TO DO. Once the line with "[00:00:01.71]" is found in the data, output it and each following line exactly, up to and including the line with "[0:06.30-0:07.20]", and nothing before or after.

•••••

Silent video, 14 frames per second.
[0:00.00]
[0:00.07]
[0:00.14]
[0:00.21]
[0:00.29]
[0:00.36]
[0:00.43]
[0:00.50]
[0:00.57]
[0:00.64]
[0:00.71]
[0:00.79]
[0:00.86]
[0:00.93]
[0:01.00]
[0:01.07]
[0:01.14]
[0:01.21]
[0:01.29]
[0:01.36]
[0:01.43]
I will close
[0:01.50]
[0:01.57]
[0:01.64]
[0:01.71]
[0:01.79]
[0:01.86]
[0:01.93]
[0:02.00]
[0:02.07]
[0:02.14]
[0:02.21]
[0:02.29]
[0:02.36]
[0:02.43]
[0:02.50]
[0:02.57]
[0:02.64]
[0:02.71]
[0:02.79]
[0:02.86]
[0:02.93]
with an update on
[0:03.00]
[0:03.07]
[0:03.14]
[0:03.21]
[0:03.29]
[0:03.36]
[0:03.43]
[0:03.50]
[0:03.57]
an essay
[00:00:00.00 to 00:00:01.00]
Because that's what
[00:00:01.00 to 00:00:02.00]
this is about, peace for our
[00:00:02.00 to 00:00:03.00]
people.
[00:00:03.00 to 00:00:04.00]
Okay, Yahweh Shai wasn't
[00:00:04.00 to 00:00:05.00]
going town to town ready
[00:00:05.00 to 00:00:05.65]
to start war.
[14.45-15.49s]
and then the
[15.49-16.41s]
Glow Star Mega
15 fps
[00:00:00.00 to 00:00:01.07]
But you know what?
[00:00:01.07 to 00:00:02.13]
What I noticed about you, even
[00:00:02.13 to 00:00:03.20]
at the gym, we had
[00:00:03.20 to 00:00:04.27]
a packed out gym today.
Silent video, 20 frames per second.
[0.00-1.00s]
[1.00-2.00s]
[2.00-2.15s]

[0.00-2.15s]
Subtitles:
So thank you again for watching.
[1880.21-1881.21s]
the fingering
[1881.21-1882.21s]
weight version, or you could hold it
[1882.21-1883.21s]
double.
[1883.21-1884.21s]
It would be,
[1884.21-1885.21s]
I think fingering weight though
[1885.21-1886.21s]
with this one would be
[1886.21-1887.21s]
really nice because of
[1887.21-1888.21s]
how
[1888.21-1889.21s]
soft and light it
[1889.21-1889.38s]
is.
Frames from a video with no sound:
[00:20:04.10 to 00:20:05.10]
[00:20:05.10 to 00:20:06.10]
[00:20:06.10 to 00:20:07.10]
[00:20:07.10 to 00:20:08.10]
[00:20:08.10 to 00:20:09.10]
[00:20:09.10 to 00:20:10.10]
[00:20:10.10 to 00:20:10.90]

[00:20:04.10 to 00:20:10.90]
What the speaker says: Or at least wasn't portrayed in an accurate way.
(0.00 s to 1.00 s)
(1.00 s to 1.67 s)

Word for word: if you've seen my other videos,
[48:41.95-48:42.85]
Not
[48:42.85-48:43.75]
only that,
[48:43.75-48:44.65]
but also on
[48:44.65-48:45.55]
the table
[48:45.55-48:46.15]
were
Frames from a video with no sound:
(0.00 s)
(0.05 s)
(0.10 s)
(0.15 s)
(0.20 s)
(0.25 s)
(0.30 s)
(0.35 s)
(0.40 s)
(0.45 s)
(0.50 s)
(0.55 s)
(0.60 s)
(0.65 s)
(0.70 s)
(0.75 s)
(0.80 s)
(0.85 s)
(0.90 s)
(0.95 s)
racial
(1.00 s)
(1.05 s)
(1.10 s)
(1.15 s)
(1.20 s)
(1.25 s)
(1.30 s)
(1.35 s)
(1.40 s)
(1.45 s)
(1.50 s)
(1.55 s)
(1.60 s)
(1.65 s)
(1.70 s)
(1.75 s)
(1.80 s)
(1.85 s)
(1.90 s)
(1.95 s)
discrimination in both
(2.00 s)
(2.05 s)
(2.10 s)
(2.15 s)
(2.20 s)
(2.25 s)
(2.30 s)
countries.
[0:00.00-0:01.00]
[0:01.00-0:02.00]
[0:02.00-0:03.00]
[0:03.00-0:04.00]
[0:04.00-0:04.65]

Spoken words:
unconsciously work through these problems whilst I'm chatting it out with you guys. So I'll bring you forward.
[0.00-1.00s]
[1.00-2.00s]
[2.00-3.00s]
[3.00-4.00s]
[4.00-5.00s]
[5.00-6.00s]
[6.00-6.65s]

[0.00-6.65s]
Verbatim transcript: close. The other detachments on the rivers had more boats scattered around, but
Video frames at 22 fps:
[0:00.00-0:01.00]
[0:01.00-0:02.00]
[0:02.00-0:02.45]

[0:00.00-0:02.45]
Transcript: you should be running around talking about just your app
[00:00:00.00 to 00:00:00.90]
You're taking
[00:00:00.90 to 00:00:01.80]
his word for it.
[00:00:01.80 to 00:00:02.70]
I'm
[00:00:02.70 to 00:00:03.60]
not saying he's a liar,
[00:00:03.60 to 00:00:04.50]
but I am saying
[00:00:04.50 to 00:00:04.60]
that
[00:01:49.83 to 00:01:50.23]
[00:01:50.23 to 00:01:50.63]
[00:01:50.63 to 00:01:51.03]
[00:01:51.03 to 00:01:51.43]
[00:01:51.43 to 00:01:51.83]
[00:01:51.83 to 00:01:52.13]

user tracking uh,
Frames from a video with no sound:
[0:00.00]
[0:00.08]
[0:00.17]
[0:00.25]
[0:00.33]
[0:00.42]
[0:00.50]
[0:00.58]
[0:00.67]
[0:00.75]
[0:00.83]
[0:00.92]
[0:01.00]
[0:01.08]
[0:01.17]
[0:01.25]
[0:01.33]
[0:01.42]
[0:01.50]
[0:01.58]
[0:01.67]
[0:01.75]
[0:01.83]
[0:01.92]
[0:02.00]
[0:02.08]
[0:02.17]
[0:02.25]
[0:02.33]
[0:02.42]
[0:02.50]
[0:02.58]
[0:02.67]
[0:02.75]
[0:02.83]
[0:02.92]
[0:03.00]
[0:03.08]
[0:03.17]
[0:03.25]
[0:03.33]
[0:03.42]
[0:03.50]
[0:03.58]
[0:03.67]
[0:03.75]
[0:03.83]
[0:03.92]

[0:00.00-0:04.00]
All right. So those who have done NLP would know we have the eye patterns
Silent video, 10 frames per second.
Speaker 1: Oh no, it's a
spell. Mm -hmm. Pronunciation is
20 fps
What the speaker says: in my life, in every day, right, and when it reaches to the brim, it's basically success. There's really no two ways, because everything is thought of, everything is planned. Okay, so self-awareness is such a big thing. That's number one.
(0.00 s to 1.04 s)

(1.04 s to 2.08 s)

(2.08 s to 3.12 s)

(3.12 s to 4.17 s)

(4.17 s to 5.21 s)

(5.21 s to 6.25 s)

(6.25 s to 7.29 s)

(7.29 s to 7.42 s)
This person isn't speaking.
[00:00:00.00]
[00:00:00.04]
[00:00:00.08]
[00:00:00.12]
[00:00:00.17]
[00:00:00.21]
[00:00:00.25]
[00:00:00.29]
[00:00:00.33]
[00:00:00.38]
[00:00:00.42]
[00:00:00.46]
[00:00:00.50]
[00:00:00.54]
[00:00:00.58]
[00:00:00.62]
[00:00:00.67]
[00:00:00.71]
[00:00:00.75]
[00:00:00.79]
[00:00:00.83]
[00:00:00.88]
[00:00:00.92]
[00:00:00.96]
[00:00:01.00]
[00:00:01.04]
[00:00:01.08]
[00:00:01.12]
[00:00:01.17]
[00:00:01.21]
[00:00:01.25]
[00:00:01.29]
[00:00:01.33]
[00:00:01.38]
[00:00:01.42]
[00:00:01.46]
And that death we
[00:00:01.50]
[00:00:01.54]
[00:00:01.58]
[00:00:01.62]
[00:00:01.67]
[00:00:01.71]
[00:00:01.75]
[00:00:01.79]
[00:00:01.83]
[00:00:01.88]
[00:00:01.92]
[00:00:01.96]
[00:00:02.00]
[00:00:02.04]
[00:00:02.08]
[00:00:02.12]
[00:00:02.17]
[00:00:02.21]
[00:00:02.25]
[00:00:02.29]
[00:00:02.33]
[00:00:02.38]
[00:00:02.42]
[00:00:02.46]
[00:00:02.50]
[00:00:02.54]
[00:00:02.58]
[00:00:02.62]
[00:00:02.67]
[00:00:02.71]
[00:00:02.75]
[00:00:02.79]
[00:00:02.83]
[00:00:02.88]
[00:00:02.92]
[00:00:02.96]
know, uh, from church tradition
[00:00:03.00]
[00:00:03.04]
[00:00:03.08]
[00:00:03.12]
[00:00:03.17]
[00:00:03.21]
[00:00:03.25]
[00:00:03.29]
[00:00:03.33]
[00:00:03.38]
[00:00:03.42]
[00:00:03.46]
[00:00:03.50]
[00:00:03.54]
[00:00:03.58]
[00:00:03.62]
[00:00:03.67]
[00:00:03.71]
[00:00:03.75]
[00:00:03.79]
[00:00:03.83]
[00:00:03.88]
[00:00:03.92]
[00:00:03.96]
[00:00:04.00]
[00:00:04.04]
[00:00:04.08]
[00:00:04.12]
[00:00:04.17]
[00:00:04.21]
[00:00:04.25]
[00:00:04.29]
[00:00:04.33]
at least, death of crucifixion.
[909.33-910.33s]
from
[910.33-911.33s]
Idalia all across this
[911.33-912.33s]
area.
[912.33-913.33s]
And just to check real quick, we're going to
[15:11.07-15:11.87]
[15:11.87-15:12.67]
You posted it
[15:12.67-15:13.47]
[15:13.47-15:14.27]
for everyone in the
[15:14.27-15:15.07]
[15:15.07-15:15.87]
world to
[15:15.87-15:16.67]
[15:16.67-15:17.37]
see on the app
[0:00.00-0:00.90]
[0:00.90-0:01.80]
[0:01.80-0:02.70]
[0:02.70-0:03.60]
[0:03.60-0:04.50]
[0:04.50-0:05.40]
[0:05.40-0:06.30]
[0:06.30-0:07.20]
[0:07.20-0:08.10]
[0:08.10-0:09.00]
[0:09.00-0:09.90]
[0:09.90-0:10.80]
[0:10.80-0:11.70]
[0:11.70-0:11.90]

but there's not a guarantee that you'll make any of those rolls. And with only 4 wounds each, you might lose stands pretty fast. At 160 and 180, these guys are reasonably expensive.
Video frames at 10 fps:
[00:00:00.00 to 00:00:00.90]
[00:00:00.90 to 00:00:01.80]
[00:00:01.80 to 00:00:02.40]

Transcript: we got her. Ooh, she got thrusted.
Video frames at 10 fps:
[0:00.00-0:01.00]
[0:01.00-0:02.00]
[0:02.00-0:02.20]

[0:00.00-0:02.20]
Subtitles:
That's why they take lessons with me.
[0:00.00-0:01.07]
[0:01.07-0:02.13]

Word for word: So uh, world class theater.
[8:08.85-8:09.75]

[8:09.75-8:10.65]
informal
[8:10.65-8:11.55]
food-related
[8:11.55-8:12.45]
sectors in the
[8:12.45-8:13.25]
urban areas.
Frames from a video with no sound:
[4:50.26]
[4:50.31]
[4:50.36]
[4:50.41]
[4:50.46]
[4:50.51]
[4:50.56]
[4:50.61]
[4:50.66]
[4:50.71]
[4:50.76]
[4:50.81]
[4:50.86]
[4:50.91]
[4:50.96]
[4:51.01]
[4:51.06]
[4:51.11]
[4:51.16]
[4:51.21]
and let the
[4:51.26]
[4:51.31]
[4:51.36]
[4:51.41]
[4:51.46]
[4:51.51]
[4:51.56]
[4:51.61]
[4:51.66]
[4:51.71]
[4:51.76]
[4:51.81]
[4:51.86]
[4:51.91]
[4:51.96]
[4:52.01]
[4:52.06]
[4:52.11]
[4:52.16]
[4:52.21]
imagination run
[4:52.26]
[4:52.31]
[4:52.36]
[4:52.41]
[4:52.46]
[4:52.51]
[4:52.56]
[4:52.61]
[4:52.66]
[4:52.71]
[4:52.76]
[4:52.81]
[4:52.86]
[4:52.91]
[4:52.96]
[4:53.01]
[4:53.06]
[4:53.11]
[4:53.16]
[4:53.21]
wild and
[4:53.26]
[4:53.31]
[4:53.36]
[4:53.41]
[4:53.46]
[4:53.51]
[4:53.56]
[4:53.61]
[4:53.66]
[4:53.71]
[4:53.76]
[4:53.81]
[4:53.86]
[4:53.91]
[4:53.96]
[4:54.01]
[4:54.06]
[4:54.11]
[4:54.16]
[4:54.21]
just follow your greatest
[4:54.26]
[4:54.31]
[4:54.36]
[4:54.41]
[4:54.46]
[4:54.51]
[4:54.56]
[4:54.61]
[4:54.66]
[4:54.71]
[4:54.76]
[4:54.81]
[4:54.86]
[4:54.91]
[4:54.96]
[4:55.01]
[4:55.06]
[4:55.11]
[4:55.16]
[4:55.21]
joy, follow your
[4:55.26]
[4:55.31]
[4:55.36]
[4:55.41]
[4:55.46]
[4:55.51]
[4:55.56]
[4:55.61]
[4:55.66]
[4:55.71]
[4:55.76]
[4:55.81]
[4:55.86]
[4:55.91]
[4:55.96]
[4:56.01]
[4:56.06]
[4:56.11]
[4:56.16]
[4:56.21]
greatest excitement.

•••••

TASK SOLUTION.
[00:00:01.71]
[00:00:01.75]
[00:00:01.79]
[00:00:01.83]
[00:00:01.88]
[00:00:01.92]
[00:00:01.96]
[00:00:02.00]
[00:00:02.04]
[00:00:02.08]
[00:00:02.12]
[00:00:02.17]
[00:00:02.21]
[00:00:02.25]
[00:00:02.29]
[00:00:02.33]
[00:00:02.38]
[00:00:02.42]
[00:00:02.46]
[00:00:02.50]
[00:00:02.54]
[00:00:02.58]
[00:00:02.62]
[00:00:02.67]
[00:00:02.71]
[00:00:02.75]
[00:00:02.79]
[00:00:02.83]
[00:00:02.88]
[00:00:02.92]
[00:00:02.96]
know, uh, from church tradition
[00:00:03.00]
[00:00:03.04]
[00:00:03.08]
[00:00:03.12]
[00:00:03.17]
[00:00:03.21]
[00:00:03.25]
[00:00:03.29]
[00:00:03.33]
[00:00:03.38]
[00:00:03.42]
[00:00:03.46]
[00:00:03.50]
[00:00:03.54]
[00:00:03.58]
[00:00:03.62]
[00:00:03.67]
[00:00:03.71]
[00:00:03.75]
[00:00:03.79]
[00:00:03.83]
[00:00:03.88]
[00:00:03.92]
[00:00:03.96]
[00:00:04.00]
[00:00:04.04]
[00:00:04.08]
[00:00:04.12]
[00:00:04.17]
[00:00:04.21]
[00:00:04.25]
[00:00:04.29]
[00:00:04.33]
at least, death of crucifixion.
[909.33-910.33s]
from
[910.33-911.33s]
Idalia all across this
[911.33-912.33s]
area.
[912.33-913.33s]
And just to check real quick, we're going to
[15:11.07-15:11.87]
[15:11.87-15:12.67]
You posted it
[15:12.67-15:13.47]
[15:13.47-15:14.27]
for everyone in the
[15:14.27-15:15.07]
[15:15.07-15:15.87]
world to
[15:15.87-15:16.67]
[15:16.67-15:17.37]
see on the app
[0:00.00-0:00.90]
[0:00.90-0:01.80]
[0:01.80-0:02.70]
[0:02.70-0:03.60]
[0:03.60-0:04.50]
[0:04.50-0:05.40]
[0:05.40-0:06.30]
[0:06.30-0:07.20]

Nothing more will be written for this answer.